A little bit of anxiety is normal, we've all had it at some point in life, exams, job interviews, speeches etc. However, some people suffer from persistent constant worry. In this situation the anxiety becomes overwhelming, sometimes even crippling, affecting everyday life. An Anxiety disorder is a serious mental illness, there are many types e.g. Panic Disorder, Post-Traumatic Stress Disorder, Social Anxiety Disorder, or Generalised Anxiety Disorder. When someone suffers chronic anxiety it takes a physical and mental toll on the body. It activates the sympathetic nervous system and keeps the body in a constant state of stress by speeding up the heart rate, increasing blood sugar, suppressing the immune system, reducing blood supply to the digestive organs and pumping out stress hormones such as adrenaline and cortisol. All this, as many scientific studies have found, contribute to high blood pressure, heart disease, stomach ulcers, autoimmune diseases, anxiety, cancer, insomnia, chronic fatigue, obesity, depression, and accelerated aging. This is not good news! Never fear though because yoga can help relieve anxiety. As yoga teacher Elena Brower says: "Yoga helps our entire system slow down. Our bodies are programmed to heal naturally, and what stops that healing are all the stressors of daily life. Yoga dissolves those stressors for the time during practice and usually the effects last for hours after."
This blog will talk about how 3 of the 8 Limbs of yoga can help reduce anxiety
Yoga Asana (Poses)
Transferring your focus and attention to the body and the breath can relieve physical tension and the symptoms of anxiety. Focus on maintaining a slow and steady Ujjayi breath whilst practicing asana to help activate the parasympathetic nervous system. This is the system responsible for the rest and relax response in the body (the opposite of the sympathetic nervous system – the fight or flight response). It will reduce the heart rate and increase blood supply to nourish the organs; in short it is responsible for calming the body and mind during times of stress. Yoga poses can help achieve a happy and healthy mind and body, and release tension and negativity from the system. The poses that are best for anxiety are forward bends and inversions (inversions of the cooling type e.g. shoulder stand and legs up the wall (viparita karani). This is because they work to activate the parasympathetic nervous system and help produce feelings of balance and calm. Forward bends also by their nature make us turn in on ourselves; this can promote feelings of introspection and make us feel safe. Check out this great sequence of poses for anxiety that we found on the Byron Yoga website.

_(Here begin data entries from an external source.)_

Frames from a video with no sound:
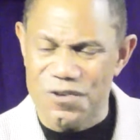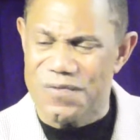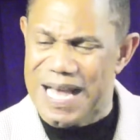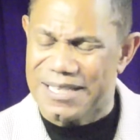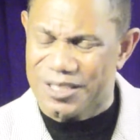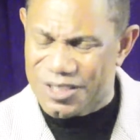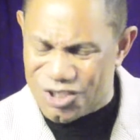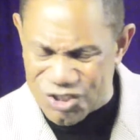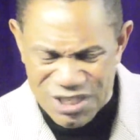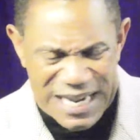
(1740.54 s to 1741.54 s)
got to
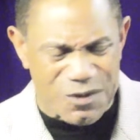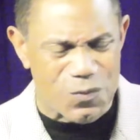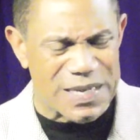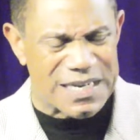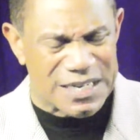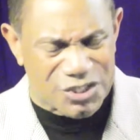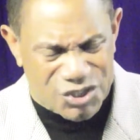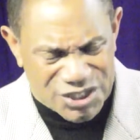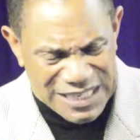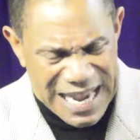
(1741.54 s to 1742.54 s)
stick with it and
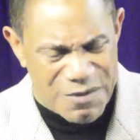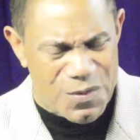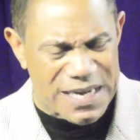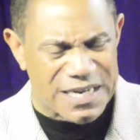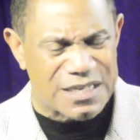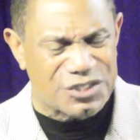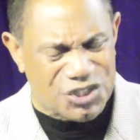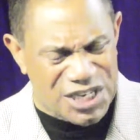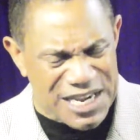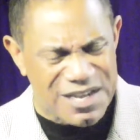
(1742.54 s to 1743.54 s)
stay with it
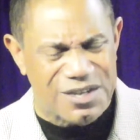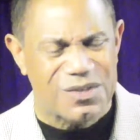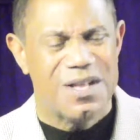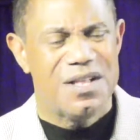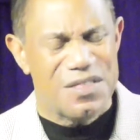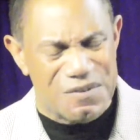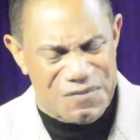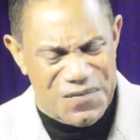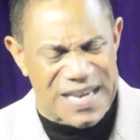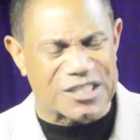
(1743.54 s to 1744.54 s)
until the
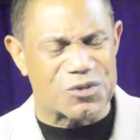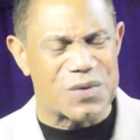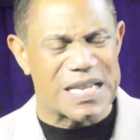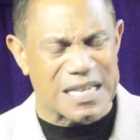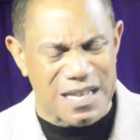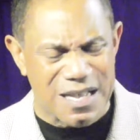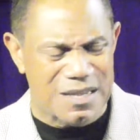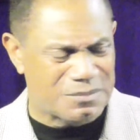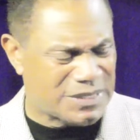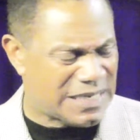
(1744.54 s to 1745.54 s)
victory
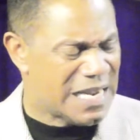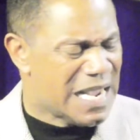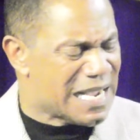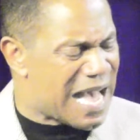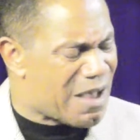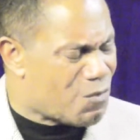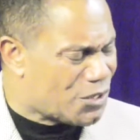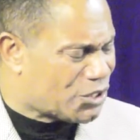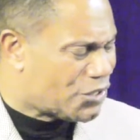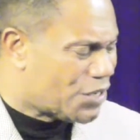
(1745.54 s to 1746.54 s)
comes. And God
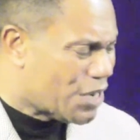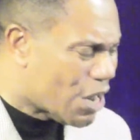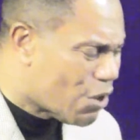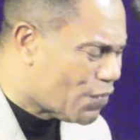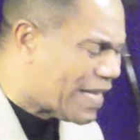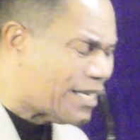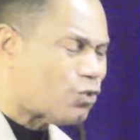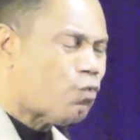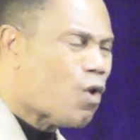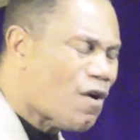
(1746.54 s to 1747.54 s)
wants you to know that it's
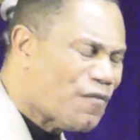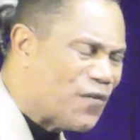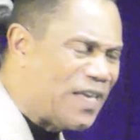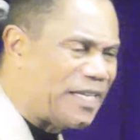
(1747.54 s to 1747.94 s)
worth it.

Pranayama is the 4th limb of yoga; it’s the art and science of yogic breathing techniques. These techniques have many benefits such as; improving blood circulation and the functioning of organs (due to increase in oxygen) they also strengthen the immune system and improve sleep. Taking your awareness to the breath can help free the mind of the myriad of thoughts that can trigger an anxiety attack. There are many different types of pranayama and the techniques are easy to do whilst sitting, standing, lying down, or at anytime an anxiety attack is occurring. You may already be familiar with the ujjayi breath that we use during yoga class, but there are others such as:
- Bhramari - Instantly calms the mind down. It’s one of the best techniques to release the mind of agitation, frustration or anxiety.
- Shitali – Helps you calm down and cool the body.
- Nadi Shodhana - Effective in releasing stress from the system when the exhalation is longer than the inhalation.
- Bhastrika – Refreshes body and mind.
Click here to learn how to perform the above techniques.
Once you have a regular asana and pranayama practice you may notice your inner awareness become more sensitive, so much so that you can easily read the subtle shifts and changes in the body/breath to detect the signs of an anxiety attack earlier. Pranayama also helps to control the fluctuations of mind preparing it for meditation.
Meditation helps you to build stronger concentration and focus, which can help you identify the source of your fears and anxiety. In time this knowledge can eventually help lead you away from your fears. We recommend doing some physical practice (asana) or pranayama before meditating to help to flush all parts of the body and brain with fresh blood, oxygen, and other nutrients and relax the body. You don’t have to start with an hour of meditation or even half an hour, a few minutes each day can make a difference. Daily practice in focusing the mind on stillness will give you the skills to consciously quiet your mind whenever you feel overwhelmed. The deep relaxation brought on by meditation triggers the release of the neurotransmitters serotonin and oxytocin (amongst others). These neurotransmitters are linked to happiness. Serotonin has a calming effect, it eases tension and helps us feel less stressed and more relaxed and focused. Oxytocin creates feelings of calm, contentment, and security, while reducing fear and anxiety. Scientific research has also shown that a regular meditation practice can help significantly reduce the level of the levels of stress hormones in the body. Check out our blog that gives you tips on how to start a meditation practice.
Anxiety is a complex issue and we not suggesting that you abandon standard therapy. Rather that you practice these aspects of yoga as a complementary therapy. The physical practice and breathing will give you tools to help handle an anxiety attack if and when it happens. Meditation will give you the space and focus you need to quiet the mind.